Introduction
Les marées constituent l'un des phénomènes naturels les plus visibles et réguliers sur Terre, rythmant la vie des littoraux et des écosystèmes marins. Ce mouvement oscillatoire des masses d'eau océaniques est une conséquence directe des forces gravitationnelles exercées par les corps célestes, principalement la Lune et, dans une moindre mesure, le Soleil. La compréhension des marées a été cruciale pour la navigation, l'exploitation des ressources côtières et le développement de l'astronomie et de la physique.
Description
Le phénomène de marée est généré par la force d'attraction gravitationnelle différentielle, ou force de marée, exercée par la Lune et le Soleil sur les océans. La Lune, étant l'astre le plus proche, a l'influence prédominante (environ deux fois plus forte que celle du Soleil). Cette attraction crée un renflement des eaux du côté de la Terre faisant face à la Lune (marée directe) et, paradoxalement, un second renflement du côté opposé (marée opposée), dû à l'inertie et à la force centrifuge du système Terre-Lune en rotation autour de leur centre de gravité commun. La Terre tournant sur elle-même, un point donné passe successivement par ces deux renflements, ce qui produit généralement deux marées hautes et deux marées basses par jour lunaire (24h50). La configuration relative du Soleil et de la Lune module l'amplitude : lors des syzygies (Nouvelle Lune et Pleine Lune), les forces s'additionnent, provoquant des 'marées de vives-eaux' (amplitude maximale). Lors des quadratures (premier et dernier quartiers), les forces se contrarient, donnant des 'marées de mortes-eaux' (amplitude minimale).
Histoire
L'observation des marées remonte à l'Antiquité.
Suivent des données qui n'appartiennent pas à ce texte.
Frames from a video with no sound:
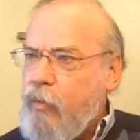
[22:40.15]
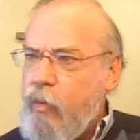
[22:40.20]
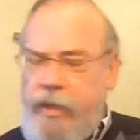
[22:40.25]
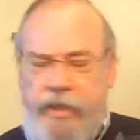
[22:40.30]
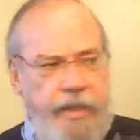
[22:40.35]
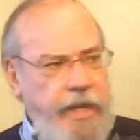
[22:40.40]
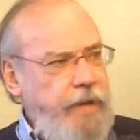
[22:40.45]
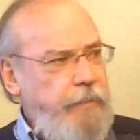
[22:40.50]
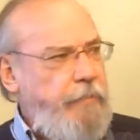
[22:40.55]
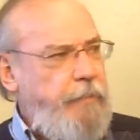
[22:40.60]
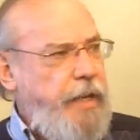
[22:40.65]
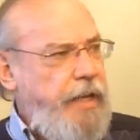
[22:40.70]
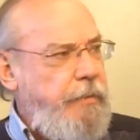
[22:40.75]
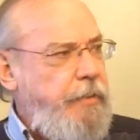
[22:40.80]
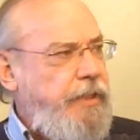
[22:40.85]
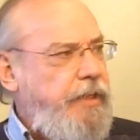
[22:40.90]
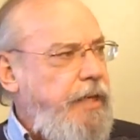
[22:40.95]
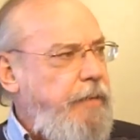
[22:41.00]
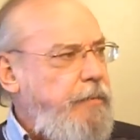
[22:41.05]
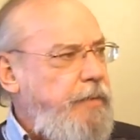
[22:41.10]
When that
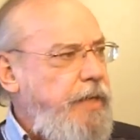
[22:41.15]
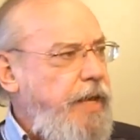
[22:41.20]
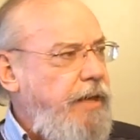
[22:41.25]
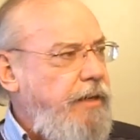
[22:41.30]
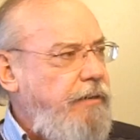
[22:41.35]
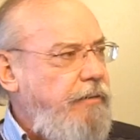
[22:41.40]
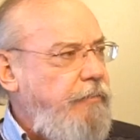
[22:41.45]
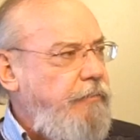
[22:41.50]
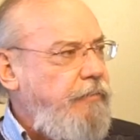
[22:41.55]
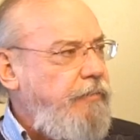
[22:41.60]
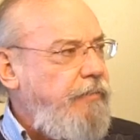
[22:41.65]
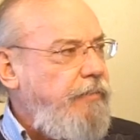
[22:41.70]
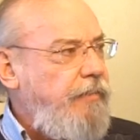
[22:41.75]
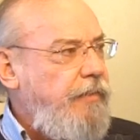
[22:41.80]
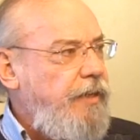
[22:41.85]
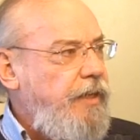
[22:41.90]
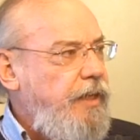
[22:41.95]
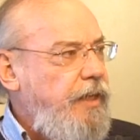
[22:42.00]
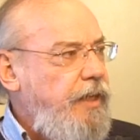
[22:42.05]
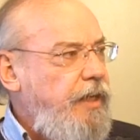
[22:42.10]
baby comes out,
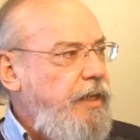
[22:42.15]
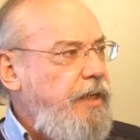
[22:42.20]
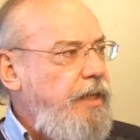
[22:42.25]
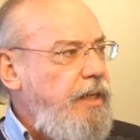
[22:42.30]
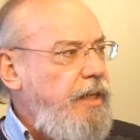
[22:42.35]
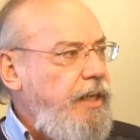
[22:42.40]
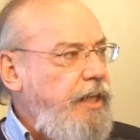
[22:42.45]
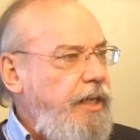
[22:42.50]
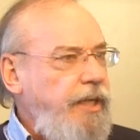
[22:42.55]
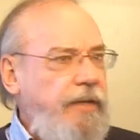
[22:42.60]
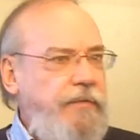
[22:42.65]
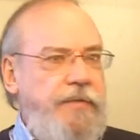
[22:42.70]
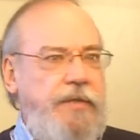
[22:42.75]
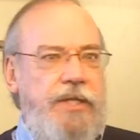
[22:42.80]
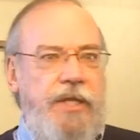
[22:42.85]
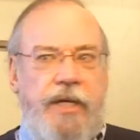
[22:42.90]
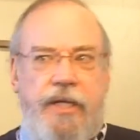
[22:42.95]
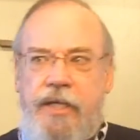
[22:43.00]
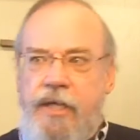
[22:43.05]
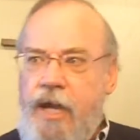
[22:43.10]
it
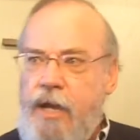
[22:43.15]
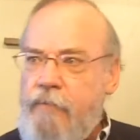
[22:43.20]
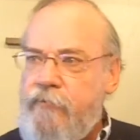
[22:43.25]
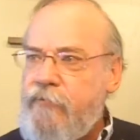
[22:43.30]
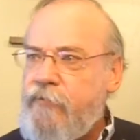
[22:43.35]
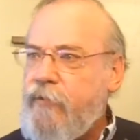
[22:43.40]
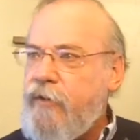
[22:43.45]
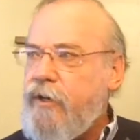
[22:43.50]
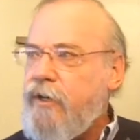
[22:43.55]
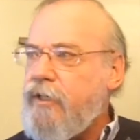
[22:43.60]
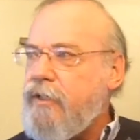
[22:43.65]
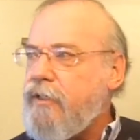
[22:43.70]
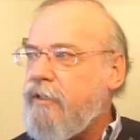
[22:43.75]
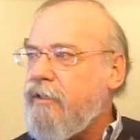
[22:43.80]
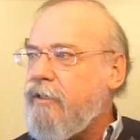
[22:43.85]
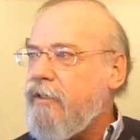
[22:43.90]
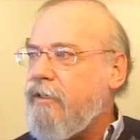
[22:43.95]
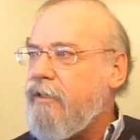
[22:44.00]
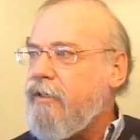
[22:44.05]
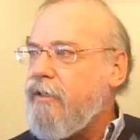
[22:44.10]
leaves the
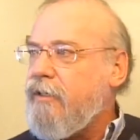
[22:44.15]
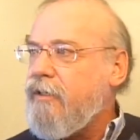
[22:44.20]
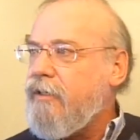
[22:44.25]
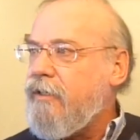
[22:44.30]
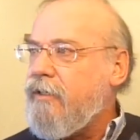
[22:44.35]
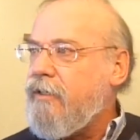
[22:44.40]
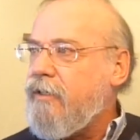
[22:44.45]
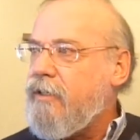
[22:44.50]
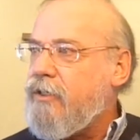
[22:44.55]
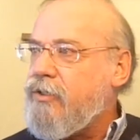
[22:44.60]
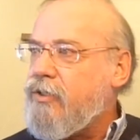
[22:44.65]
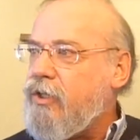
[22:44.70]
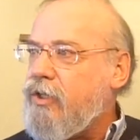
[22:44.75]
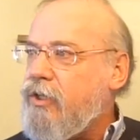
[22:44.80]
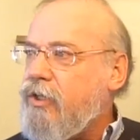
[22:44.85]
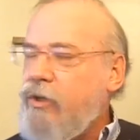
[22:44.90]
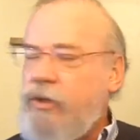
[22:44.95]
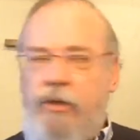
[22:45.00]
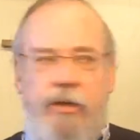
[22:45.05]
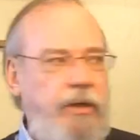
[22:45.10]
comfort, the
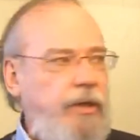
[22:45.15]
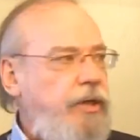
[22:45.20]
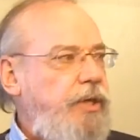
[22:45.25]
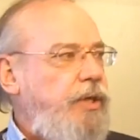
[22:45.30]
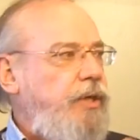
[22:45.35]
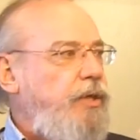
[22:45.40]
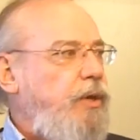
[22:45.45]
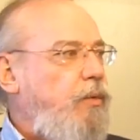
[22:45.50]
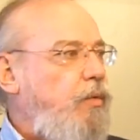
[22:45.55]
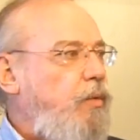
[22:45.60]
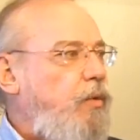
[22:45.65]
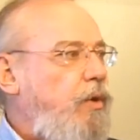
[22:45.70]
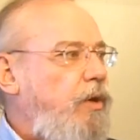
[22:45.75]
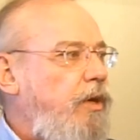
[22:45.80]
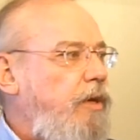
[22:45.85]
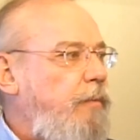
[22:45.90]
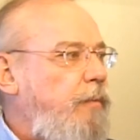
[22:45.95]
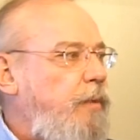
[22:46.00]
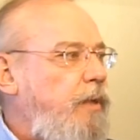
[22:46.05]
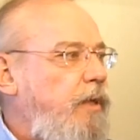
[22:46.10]
security, the
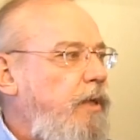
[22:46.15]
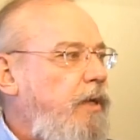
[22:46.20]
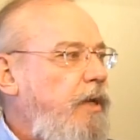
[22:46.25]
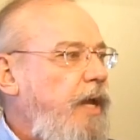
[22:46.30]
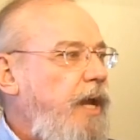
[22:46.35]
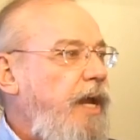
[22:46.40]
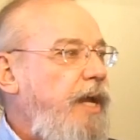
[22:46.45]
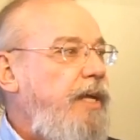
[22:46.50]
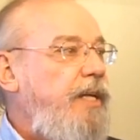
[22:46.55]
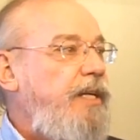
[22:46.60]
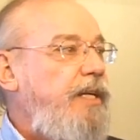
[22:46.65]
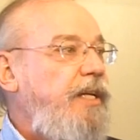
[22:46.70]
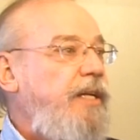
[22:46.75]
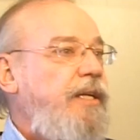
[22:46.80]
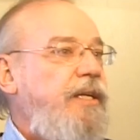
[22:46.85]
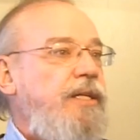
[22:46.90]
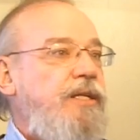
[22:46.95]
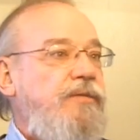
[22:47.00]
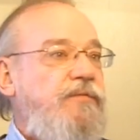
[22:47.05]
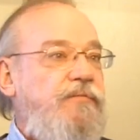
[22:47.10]
warmth, and
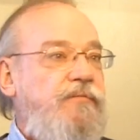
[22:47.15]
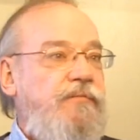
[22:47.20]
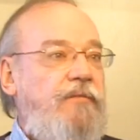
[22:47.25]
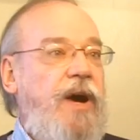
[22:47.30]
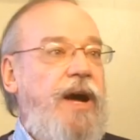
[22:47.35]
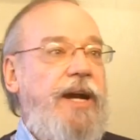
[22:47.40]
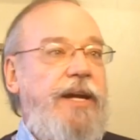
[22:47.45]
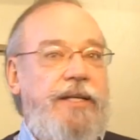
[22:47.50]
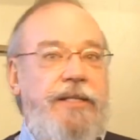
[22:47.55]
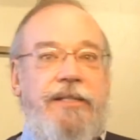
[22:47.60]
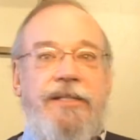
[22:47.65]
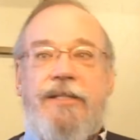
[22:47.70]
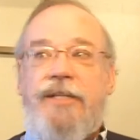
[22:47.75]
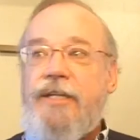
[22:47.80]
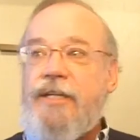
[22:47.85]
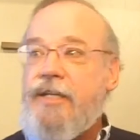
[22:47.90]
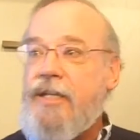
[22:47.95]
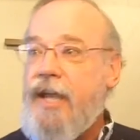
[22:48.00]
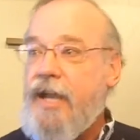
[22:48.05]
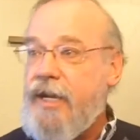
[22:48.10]
it is
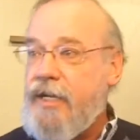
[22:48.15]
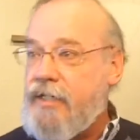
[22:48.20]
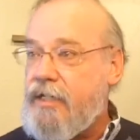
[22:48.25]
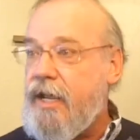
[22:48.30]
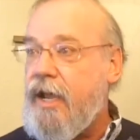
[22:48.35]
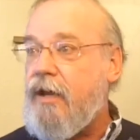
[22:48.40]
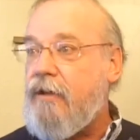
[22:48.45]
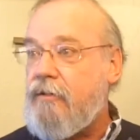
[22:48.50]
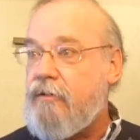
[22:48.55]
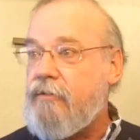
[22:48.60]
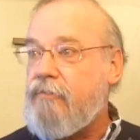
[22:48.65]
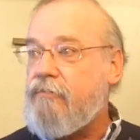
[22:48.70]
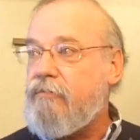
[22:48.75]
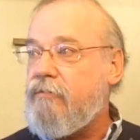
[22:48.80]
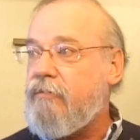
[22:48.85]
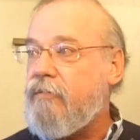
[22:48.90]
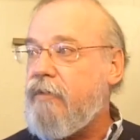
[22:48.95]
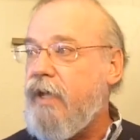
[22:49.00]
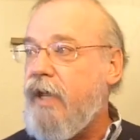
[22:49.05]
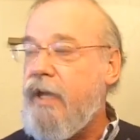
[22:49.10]
violently yanked out
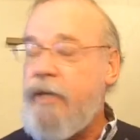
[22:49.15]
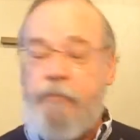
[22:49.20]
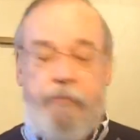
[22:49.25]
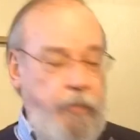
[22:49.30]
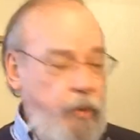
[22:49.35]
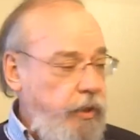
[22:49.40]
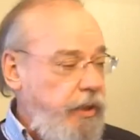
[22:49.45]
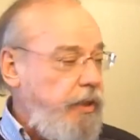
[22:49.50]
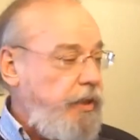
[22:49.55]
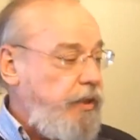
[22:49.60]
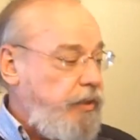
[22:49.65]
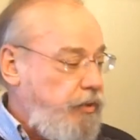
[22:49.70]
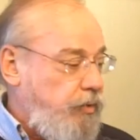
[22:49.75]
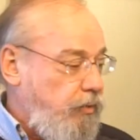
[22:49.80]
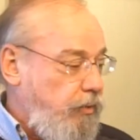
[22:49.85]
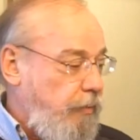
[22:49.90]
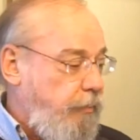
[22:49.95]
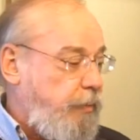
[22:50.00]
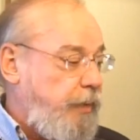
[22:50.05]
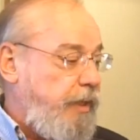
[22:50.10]
and put
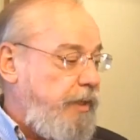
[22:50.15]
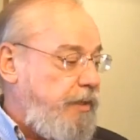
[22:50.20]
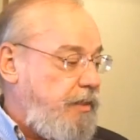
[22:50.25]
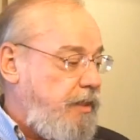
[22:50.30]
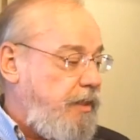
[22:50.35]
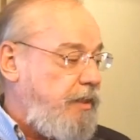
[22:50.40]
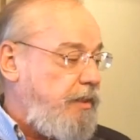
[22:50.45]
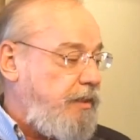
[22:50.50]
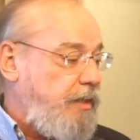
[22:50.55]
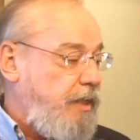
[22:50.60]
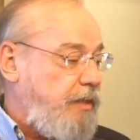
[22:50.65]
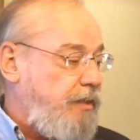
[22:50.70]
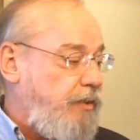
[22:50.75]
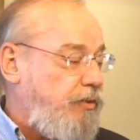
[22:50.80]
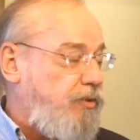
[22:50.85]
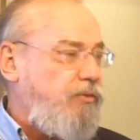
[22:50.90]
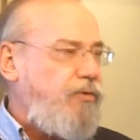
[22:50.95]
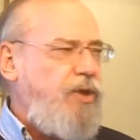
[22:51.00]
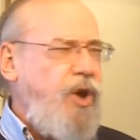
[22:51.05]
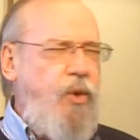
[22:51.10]
into a place that it
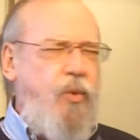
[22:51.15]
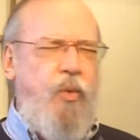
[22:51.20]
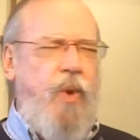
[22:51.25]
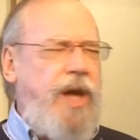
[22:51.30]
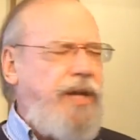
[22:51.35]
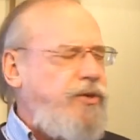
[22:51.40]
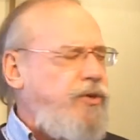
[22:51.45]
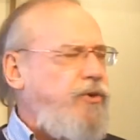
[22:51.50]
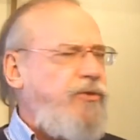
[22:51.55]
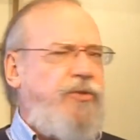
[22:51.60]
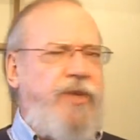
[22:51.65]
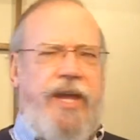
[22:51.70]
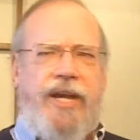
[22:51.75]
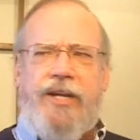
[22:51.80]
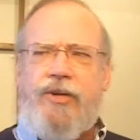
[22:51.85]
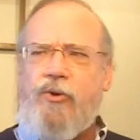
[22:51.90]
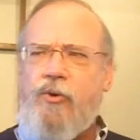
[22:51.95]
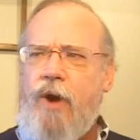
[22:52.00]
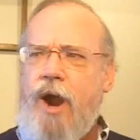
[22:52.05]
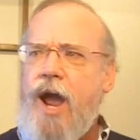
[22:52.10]
doesn't choose. No wonder
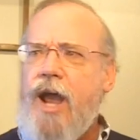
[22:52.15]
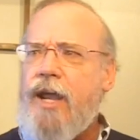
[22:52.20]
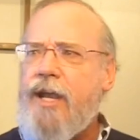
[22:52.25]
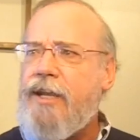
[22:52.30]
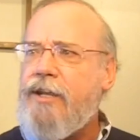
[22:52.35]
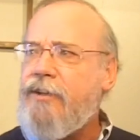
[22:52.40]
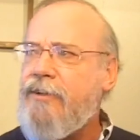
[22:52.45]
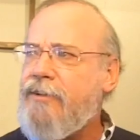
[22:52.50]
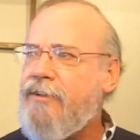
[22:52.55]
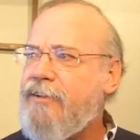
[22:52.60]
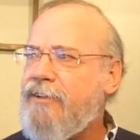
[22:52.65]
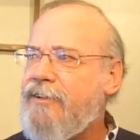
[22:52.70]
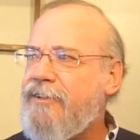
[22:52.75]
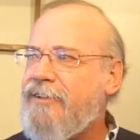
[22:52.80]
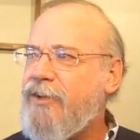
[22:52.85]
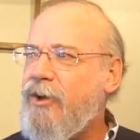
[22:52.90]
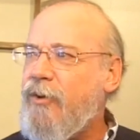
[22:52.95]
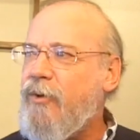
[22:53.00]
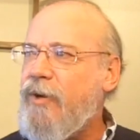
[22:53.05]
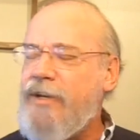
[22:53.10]
they cry.
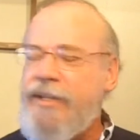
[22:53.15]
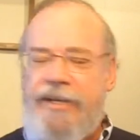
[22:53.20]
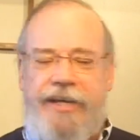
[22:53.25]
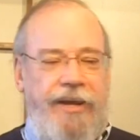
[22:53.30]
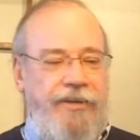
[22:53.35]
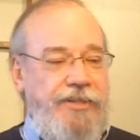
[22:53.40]
No wonder.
Pythéas, explorateur grec du IVe siècle av. J.-C., fut le premier à faire le lien entre les marées et la Lune. Pendant des siècles, les explications sont restées spéculatives. Au XVIIe siècle, Galilée attribua à tort les marées à la rotation de la Terre, rejetant l'influence lunaire. La percée décisive vint d'Isaac Newton qui, avec sa théorie de la gravitation universelle (1687), fournit la première explication mathématique satisfaisante des forces de marée. Par la suite, Pierre-Simon de Laplace (XVIIIe-XIXe siècle) développa la théorie dynamique des marées, tenant compte de la forme des bassins océaniques, de la rotation terrestre et des frottements, modélisant la propagation des ondes de marée comme un phénomène ondulatoire complexe. Ces travaux fondent l'hydrodynamique moderne et la prédiction précise des marées via les 'annuaires des marées'.
Caracteristiques
Les marées présentent plusieurs caractéristiques clés. Le 'marnage' est la différence de hauteur d'eau entre une pleine mer et une basse mer consécutives. Il est extrême dans certaines baies ou estuaires en forme d'entonnoir où l'onde de marée est amplifiée (ex: baie du Mont-Saint-Michel, France, jusqu'à 15 m ; baie de Fundy, Canada, jusqu'à 16 m). Le 'coefficient de marée' est un nombre sans unité (de 20 à 120) indiquant l'amplitude relative d'une marée par rapport à une valeur de référence. Le 'délai' ou 'établissement du port' est le décalage horaire entre le passage de la Lune au méridien et la pleine mer observée. Le phénomène de 'masse d'eau' désigne le courant horizontal généré par le mouvement des marées, crucial pour la navigation. On distingue aussi les marées semi-diurnes (2 cycles par jour, dominantes en Atlantique), diurnes (1 cycle par jour, comme en mer de Chine) et mixtes.
Importance
L'importance des marées est écologique, économique et scientifique. Écologiquement, la zone de balancement des marées (estran) est un écosystème riche et unique, adapté à des conditions changeantes. Les marées assurent le renouvellement des eaux dans les estuaires, le mélange des nutriments et la migration de nombreuses espèces. Économiquement, la pêche, l'aquaculture et la navigation dépendent de la connaissance des marées. L'énergie marémotrice, exploitée dans des usines comme celle de la Rance (France), est une source d'énergie renouvelable. Scientifiquement, l'étude des marées a permis des avancées en astronomie, géophysique (elles ralentissent la rotation terrestre) et océanographie. Enfin, elles influencent la stabilité des côtes et la gestion du risque de submersion.